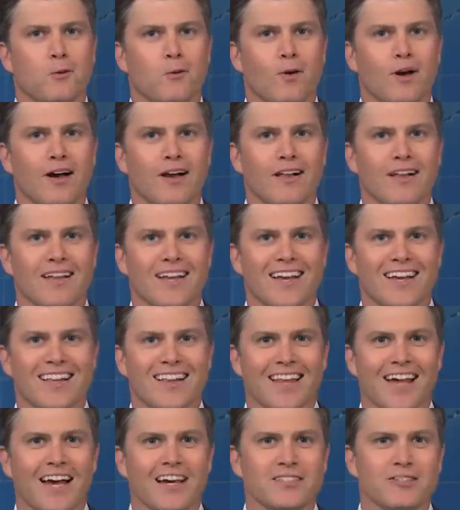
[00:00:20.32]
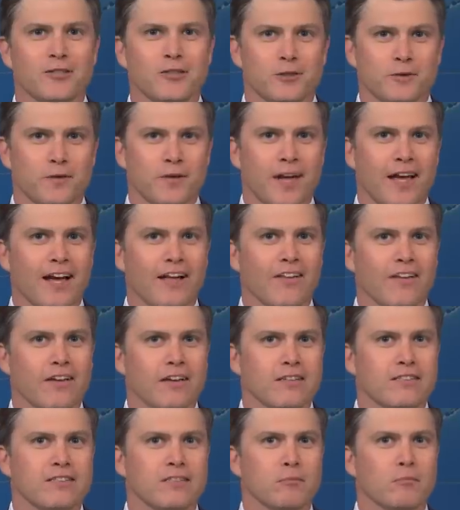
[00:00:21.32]
Well, at last year's
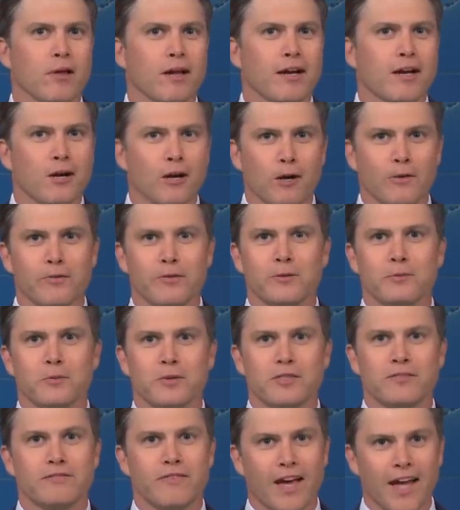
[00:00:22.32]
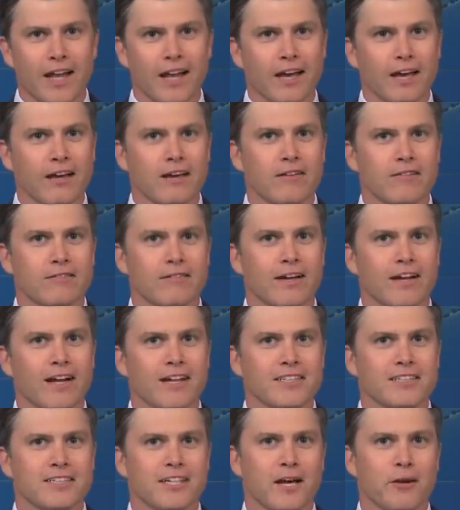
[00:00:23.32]
finale, it seemed like COVID was fading, and
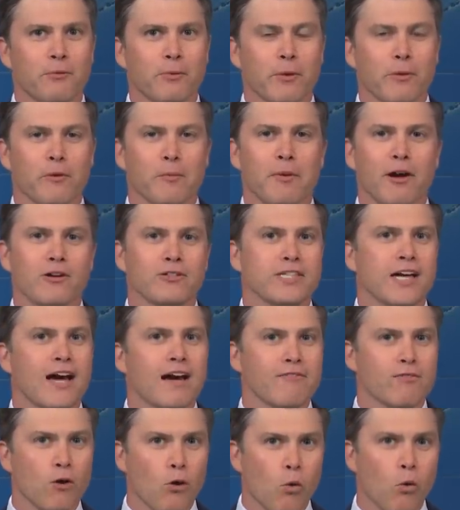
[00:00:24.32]
I said we were about to have the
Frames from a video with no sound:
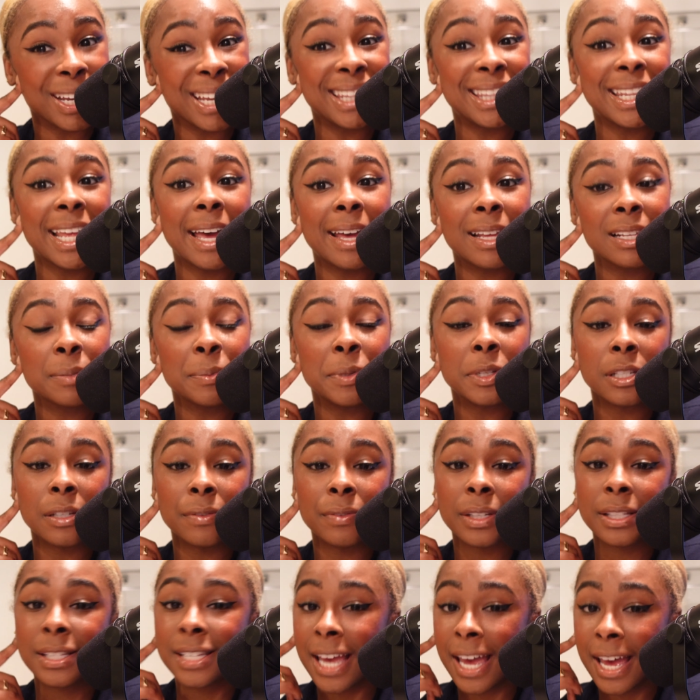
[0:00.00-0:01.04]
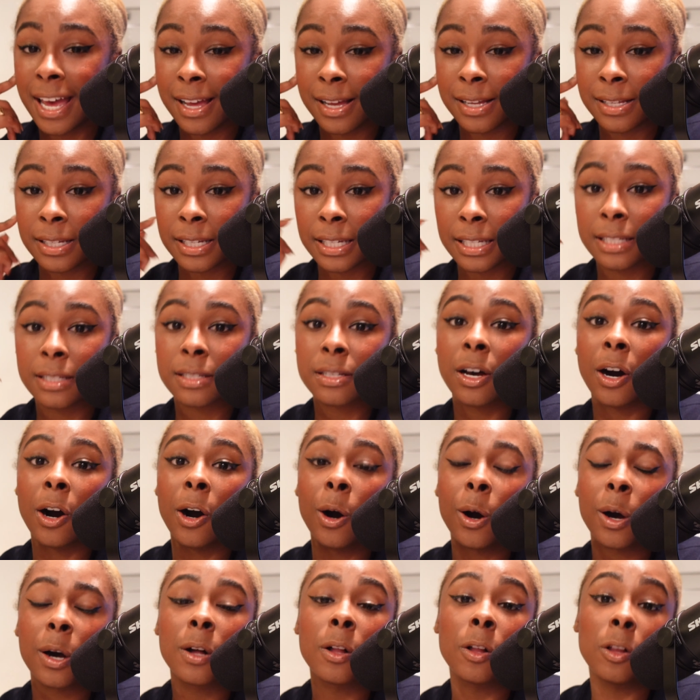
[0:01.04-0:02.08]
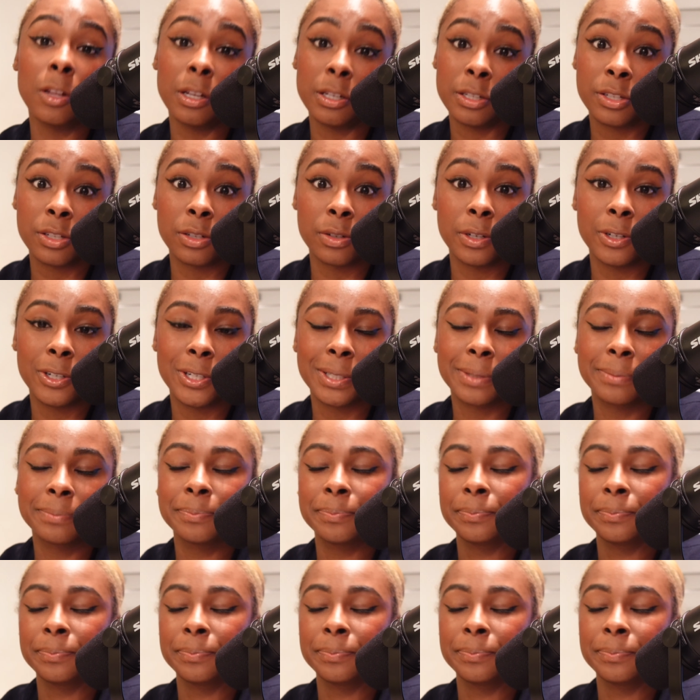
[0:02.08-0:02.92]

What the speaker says: and that specific task is called clustering.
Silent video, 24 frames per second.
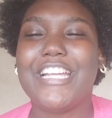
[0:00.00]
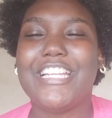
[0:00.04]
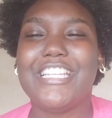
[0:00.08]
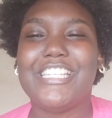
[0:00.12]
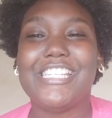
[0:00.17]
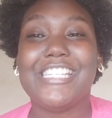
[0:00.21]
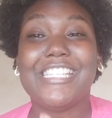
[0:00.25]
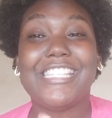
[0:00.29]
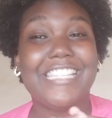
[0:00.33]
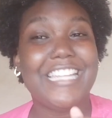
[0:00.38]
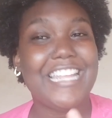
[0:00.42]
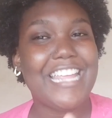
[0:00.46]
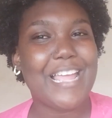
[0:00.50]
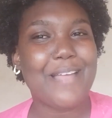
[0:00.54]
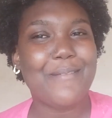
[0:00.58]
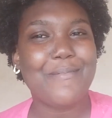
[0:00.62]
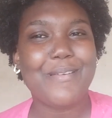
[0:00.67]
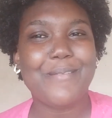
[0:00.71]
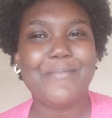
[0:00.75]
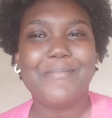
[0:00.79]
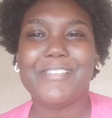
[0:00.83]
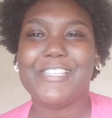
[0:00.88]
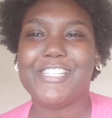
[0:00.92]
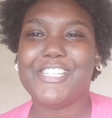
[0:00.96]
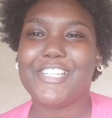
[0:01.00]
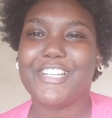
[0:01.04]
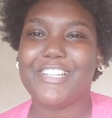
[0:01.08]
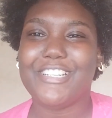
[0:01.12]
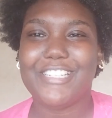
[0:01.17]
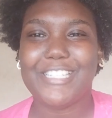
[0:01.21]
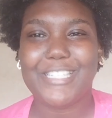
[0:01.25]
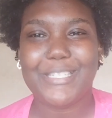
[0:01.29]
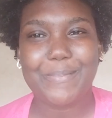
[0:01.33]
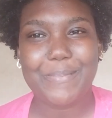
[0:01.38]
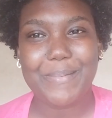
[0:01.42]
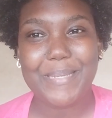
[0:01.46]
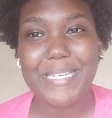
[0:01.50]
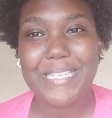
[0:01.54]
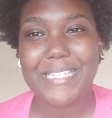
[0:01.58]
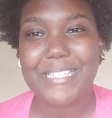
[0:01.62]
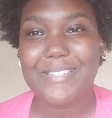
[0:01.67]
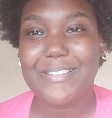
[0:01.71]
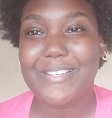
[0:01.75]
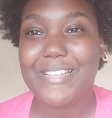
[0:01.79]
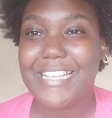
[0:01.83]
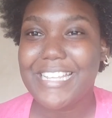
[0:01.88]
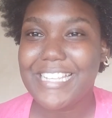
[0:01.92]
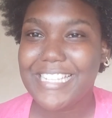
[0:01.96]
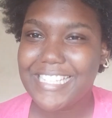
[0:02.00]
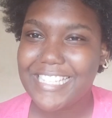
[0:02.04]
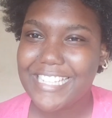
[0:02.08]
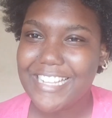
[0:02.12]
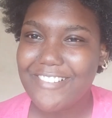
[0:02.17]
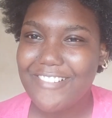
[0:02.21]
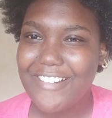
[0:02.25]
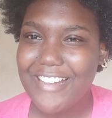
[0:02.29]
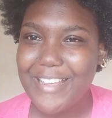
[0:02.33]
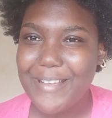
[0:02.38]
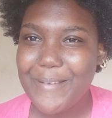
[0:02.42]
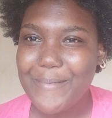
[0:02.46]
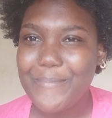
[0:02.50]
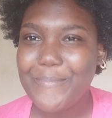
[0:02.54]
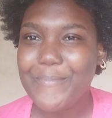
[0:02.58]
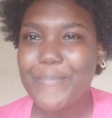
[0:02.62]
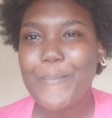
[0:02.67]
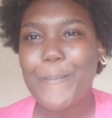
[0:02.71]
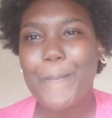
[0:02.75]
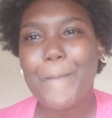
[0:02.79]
just DM them to Shonna's face on Instagram.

-- -- --

_Your assignment_.
Render the data above verbatim and without pictures.

_Answer box_.
[00:00:20.32]
[00:00:21.32]
Well, at last year's
[00:00:22.32]
[00:00:23.32]
finale, it seemed like COVID was fading, and
[00:00:24.32]
I said we were about to have the
Frames from a video with no sound:
[0:00.00-0:01.04]
[0:01.04-0:02.08]
[0:02.08-0:02.92]

What the speaker says: and that specific task is called clustering.
Silent video, 24 frames per second.
[0:00.00]
[0:00.04]
[0:00.08]
[0:00.12]
[0:00.17]
[0:00.21]
[0:00.25]
[0:00.29]
[0:00.33]
[0:00.38]
[0:00.42]
[0:00.46]
[0:00.50]
[0:00.54]
[0:00.58]
[0:00.62]
[0:00.67]
[0:00.71]
[0:00.75]
[0:00.79]
[0:00.83]
[0:00.88]
[0:00.92]
[0:00.96]
[0:01.00]
[0:01.04]
[0:01.08]
[0:01.12]
[0:01.17]
[0:01.21]
[0:01.25]
[0:01.29]
[0:01.33]
[0:01.38]
[0:01.42]
[0:01.46]
[0:01.50]
[0:01.54]
[0:01.58]
[0:01.62]
[0:01.67]
[0:01.71]
[0:01.75]
[0:01.79]
[0:01.83]
[0:01.88]
[0:01.92]
[0:01.96]
[0:02.00]
[0:02.04]
[0:02.08]
[0:02.12]
[0:02.17]
[0:02.21]
[0:02.25]
[0:02.29]
[0:02.33]
[0:02.38]
[0:02.42]
[0:02.46]
[0:02.50]
[0:02.54]
[0:02.58]
[0:02.62]
[0:02.67]
[0:02.71]
[0:02.75]
[0:02.79]
just DM them to Shonna's face on Instagram.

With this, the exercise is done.